» **Activity**
Each line from the one containing "(290.05 s to 290.95 s)" through the last line of the data below should be printed exactly, please, with any pictures omitted.

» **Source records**
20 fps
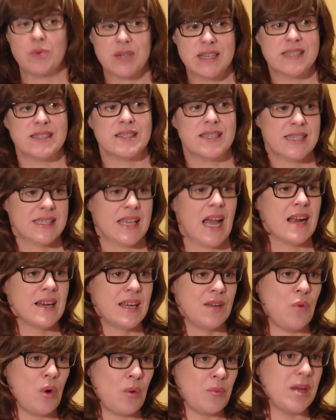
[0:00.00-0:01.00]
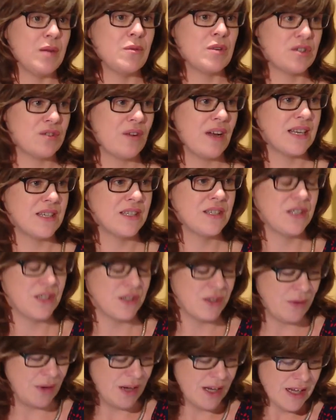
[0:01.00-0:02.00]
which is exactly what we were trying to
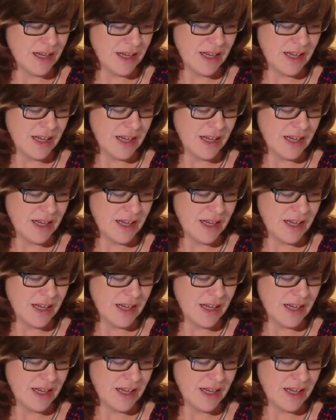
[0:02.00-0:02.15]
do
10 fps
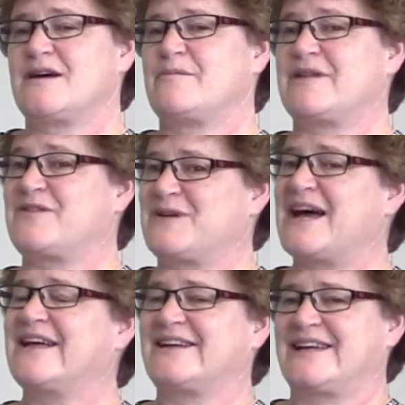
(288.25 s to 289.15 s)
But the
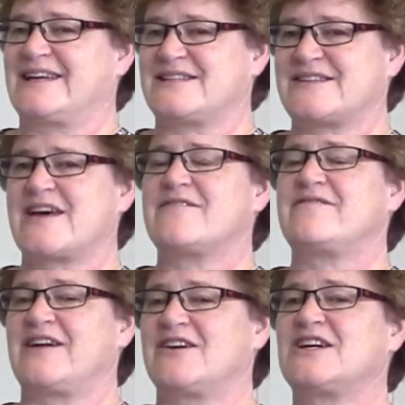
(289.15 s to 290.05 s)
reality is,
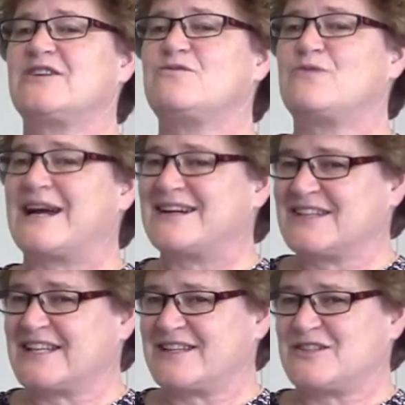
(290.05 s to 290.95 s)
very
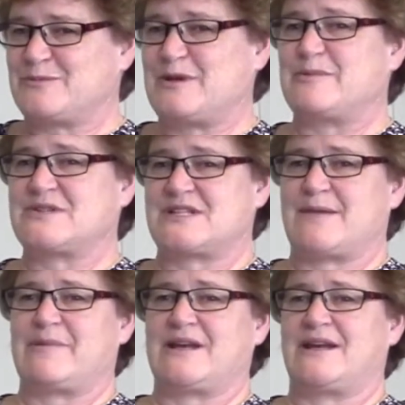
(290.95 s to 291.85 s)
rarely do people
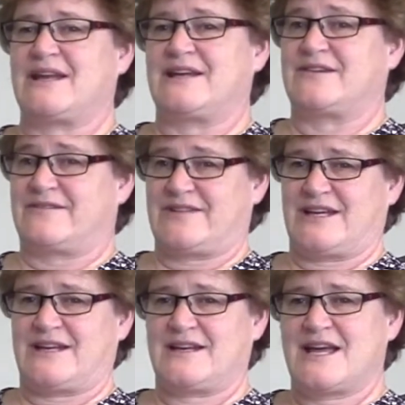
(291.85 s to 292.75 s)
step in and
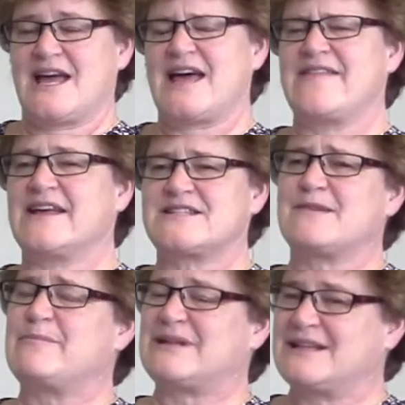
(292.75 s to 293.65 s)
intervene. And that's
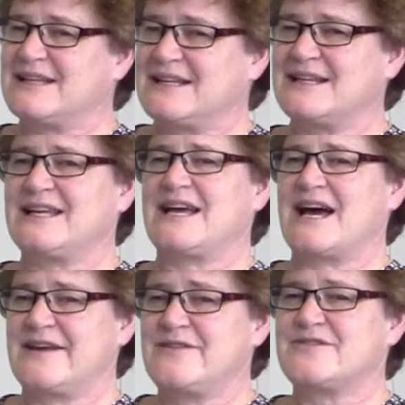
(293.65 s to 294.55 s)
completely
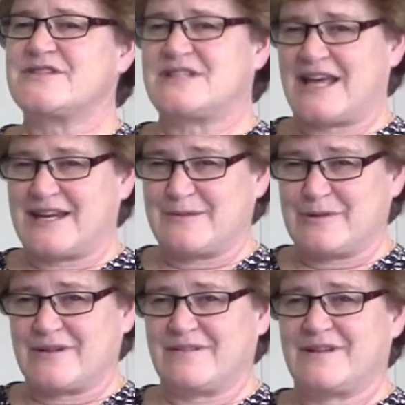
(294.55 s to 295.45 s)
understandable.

» **Exercise solution**
(290.05 s to 290.95 s)
very
(290.95 s to 291.85 s)
rarely do people
(291.85 s to 292.75 s)
step in and
(292.75 s to 293.65 s)
intervene. And that's
(293.65 s to 294.55 s)
completely
(294.55 s to 295.45 s)
understandable.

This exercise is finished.